Author: P.G. Wodehouse
Being amazingly burned out right now (the old sick-of-life, why does everyone expect me to care, can’t I just stay in bed, drink coffee, and hate the world), I tottered along to the library looking to drown my busyness with some much needed audio book companionship for the road. An hour long commute to work plus an hour long commute the other way (this being on good days), seemed like the perfect time to tune out DC drivers and their love of blaring horns with a little bit of reading, that old hobby of mine I never have time for anymore. I was in a Wodehouse kind of mood. He is one of the few authors that actually does comedy right – i.e. it’s funny instead of just being stupid or, worse, boring. I was disappointed to see, however, that the world was full of haters, all of whom had checked out every one of the Jeeves books. Sitting on a shelf, slumped by itself, in the wrong section, I found just one Wodehouse left, Service with a Smile, a part of his Blandings Castle series which, before now, I had never even heard of, much less read. I pounded on it and, without reading the back where a giant sticker was stuck to it, shoved it into my CD player (yeah, my car is so old I still have one of those, and get this, a tape deck as well.)
It’s such a delight to hear a story without all the spoilers of back cover blurb, especially when the author is a reliable old favorite. The Blandings Castle series proves to be even better than Wodehouse’s more famous Jeeves and Wooster series. The story concentrates on Lord Emsworth, an eccentric English gent who only wants to tend his prized porker, Empress of Blandings, without being thwarted by his upper crust sister or besieged by unpleasant guests. But of course, life is just never going to be that simple, and all sorts of unpleasant people come to stay at Blandings, where a romantic intrigue arrives since Emsworth’s sister, the conniving Connie, has split apart a couple, hoping to find the lady a better match and please her wealthy father. Connie has romantic inclinations of her own, and soon there is a pretty mess with Empress of Blandings emblazoned in a pig pilfering intrigue. Lord Ickeham, a well-meaning yet oblivious man arrives on the scene to spread “sweetness and light,” but in typical Wodehouse fashion, he manages to muddle the situation further for some delightful, and laugh out loud, extravaganzas, ending with some warm fuzzies and making readers hate the world a little less, even while sitting on the interstate in a two hour traffic delay.
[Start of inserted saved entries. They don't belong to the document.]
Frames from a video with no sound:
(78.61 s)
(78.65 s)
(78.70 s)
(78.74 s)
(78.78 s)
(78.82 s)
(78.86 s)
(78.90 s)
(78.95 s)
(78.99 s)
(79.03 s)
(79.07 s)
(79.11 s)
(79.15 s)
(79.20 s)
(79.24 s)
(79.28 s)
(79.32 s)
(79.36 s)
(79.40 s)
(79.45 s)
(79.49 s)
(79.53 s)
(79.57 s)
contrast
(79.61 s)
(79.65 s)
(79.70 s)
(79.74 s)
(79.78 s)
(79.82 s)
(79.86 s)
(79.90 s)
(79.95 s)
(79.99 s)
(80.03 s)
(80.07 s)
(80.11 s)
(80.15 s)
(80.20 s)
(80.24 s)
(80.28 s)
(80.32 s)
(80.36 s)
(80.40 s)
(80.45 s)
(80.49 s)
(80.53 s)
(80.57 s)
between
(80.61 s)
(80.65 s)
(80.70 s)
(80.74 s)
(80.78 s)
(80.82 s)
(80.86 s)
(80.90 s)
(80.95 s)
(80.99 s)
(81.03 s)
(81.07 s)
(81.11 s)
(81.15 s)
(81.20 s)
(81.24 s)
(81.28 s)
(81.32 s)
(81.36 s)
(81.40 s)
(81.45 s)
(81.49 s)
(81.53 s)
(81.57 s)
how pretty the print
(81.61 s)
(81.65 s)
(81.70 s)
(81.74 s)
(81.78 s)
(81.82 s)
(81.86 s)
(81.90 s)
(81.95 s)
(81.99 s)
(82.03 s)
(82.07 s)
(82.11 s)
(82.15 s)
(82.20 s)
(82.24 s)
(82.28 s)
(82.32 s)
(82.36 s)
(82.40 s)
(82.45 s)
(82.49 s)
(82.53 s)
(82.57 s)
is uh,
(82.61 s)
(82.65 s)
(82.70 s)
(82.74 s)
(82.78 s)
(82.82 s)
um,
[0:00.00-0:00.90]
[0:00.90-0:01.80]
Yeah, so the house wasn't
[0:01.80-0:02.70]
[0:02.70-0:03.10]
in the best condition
What’s most unique about Wodehouse is the vivacity of his voice. The man has a light, warm tone combined with a fast pace and a razor wit. The entire story poses some serious near disasters for the characters, keeping the readers engaged in that we want to know what happens, while also rolling with the light atmosphere, using some sardonic wit to amuse readers. I laughed out loud several times (an amusing thing to do in traffic, and sure to get you some attention). The story bounces along and a lot of things happen in a short time (six disks – six hours). Wodehouse keeps the story twisting and turning with a lot of shenanigans.
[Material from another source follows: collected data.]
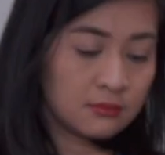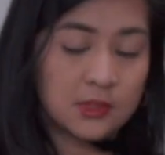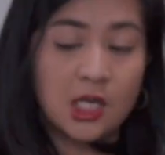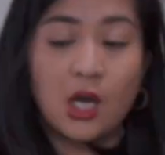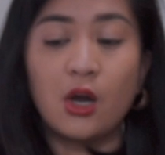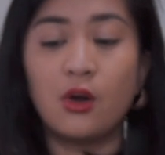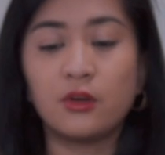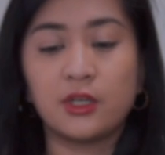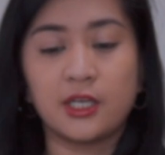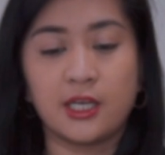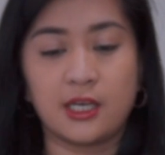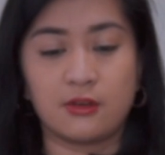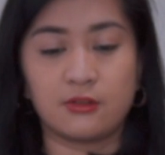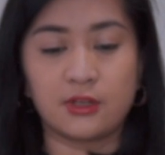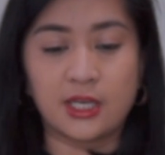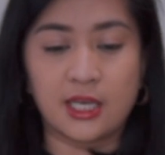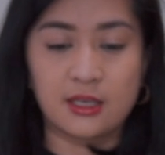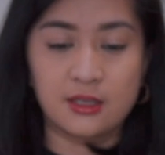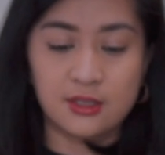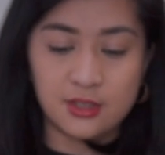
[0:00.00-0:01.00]
Oh, okay.
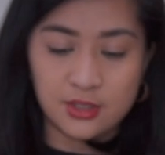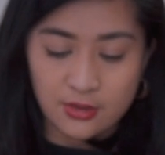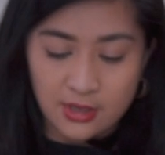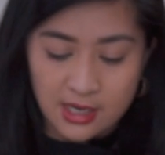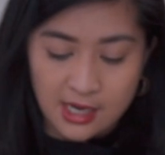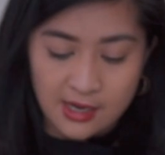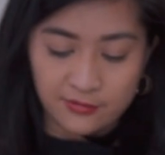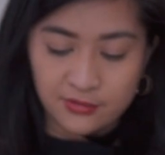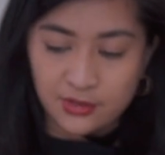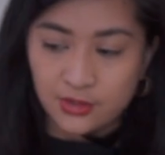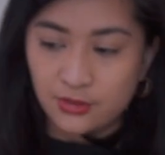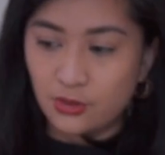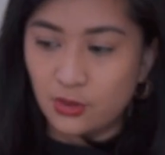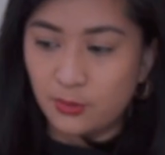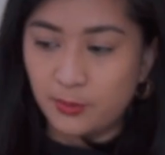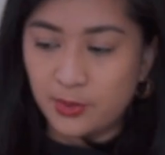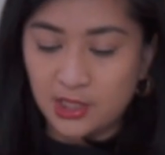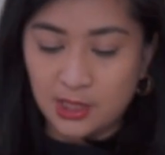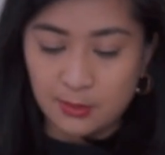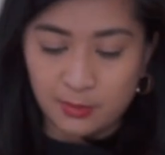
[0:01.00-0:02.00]
So I have to
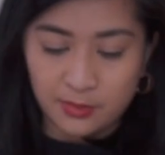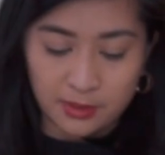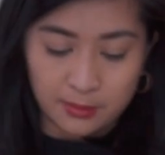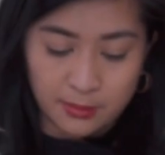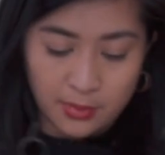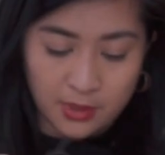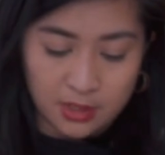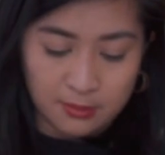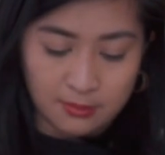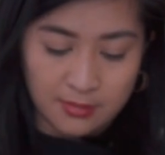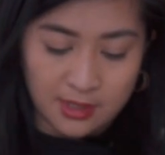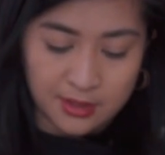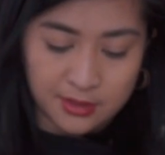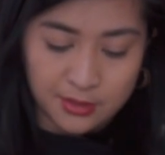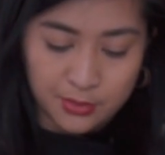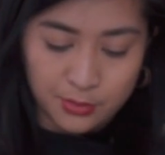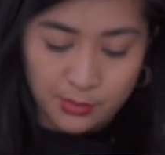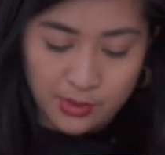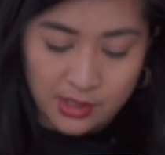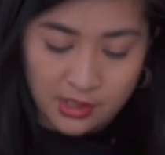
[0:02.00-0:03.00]
open up the bottom
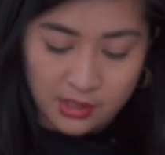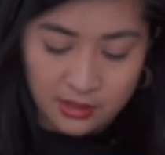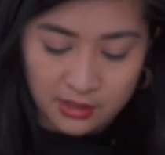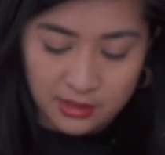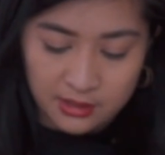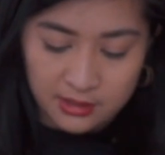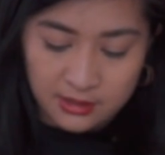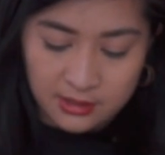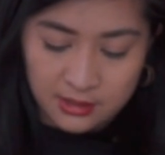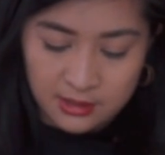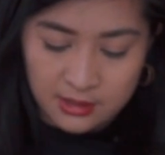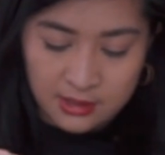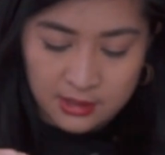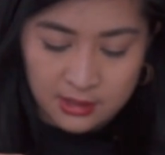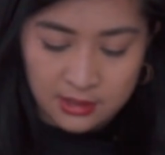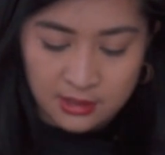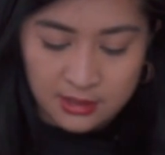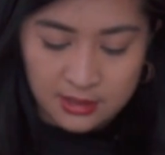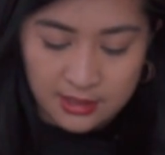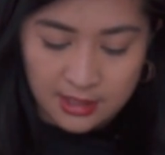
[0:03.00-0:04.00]
as well.
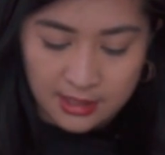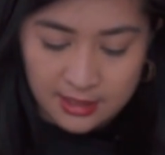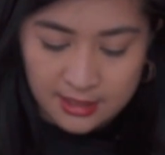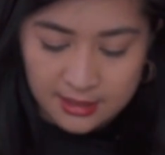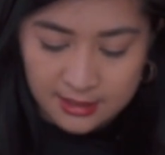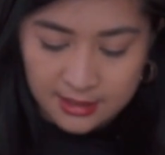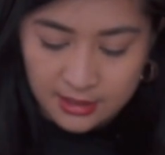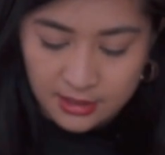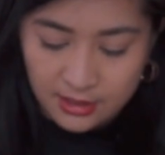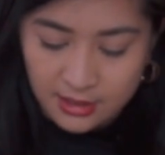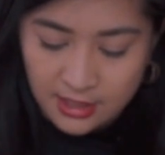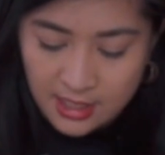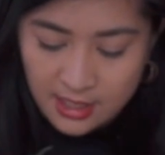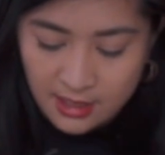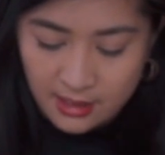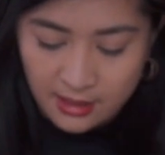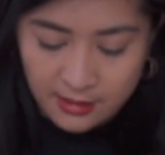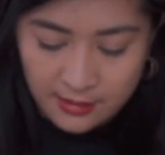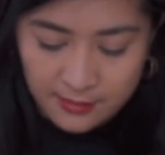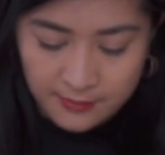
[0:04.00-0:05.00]
It's like sticker
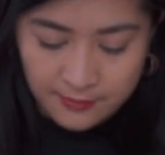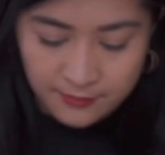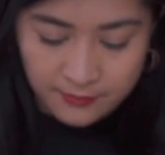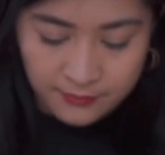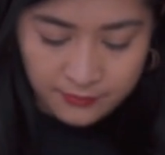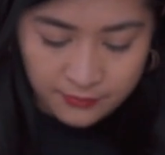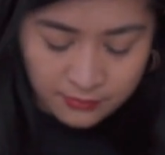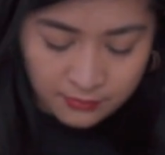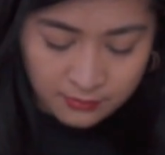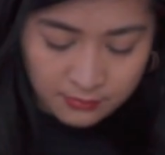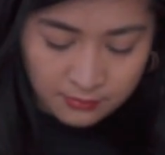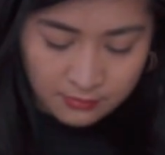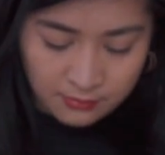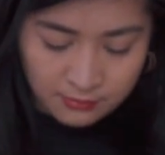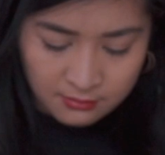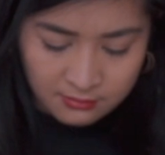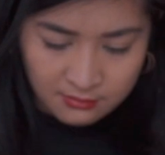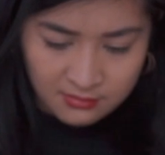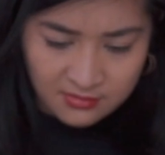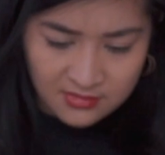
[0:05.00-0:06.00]
here,
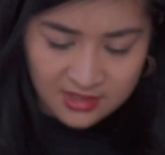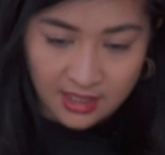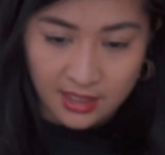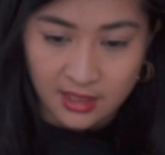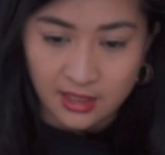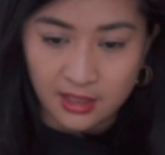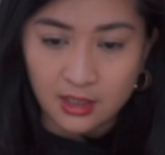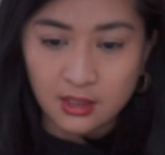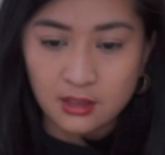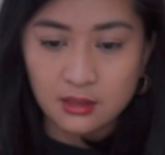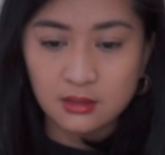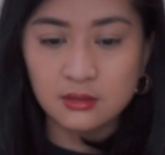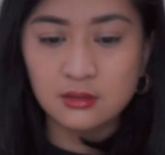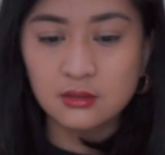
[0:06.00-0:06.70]
I think.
The dialogue is one of the best elements of this particular story, especially in the audio book version. I checked out the audiobook by Nigel Lambert. Lambert’s reading was one of the best elements of this story; he was able to capture unique voices for each character, making it sound like a different person was reading for each person, even the woman. His voice was consistent and you could tell just by listening what character was talking. He captured the tone, which made the story even more hilarious and put readers in the moment, making the comedy more powerful. From the absent minded wheezing of Emsworth to the well intentioned patronizing tone of Ickenham, just listening to the story is enough to make a bad day melt away, or at least take back seat.
The characters were all lively and over the top in typical Wodehouse fashion. Readers care about all of them and are invested in what happens to each. The conclusion occurs quickly, building to a crescendo (which was naturally when the library disc started to skip), and readers will be satisfied by the typical Wodehouse ending, with all the threads wrapped up, everyone happy, and a warm feeling of satisfaction. I actually sighed with happiness at the end. I’m already looking forward to reading more from the Blandings Castle series!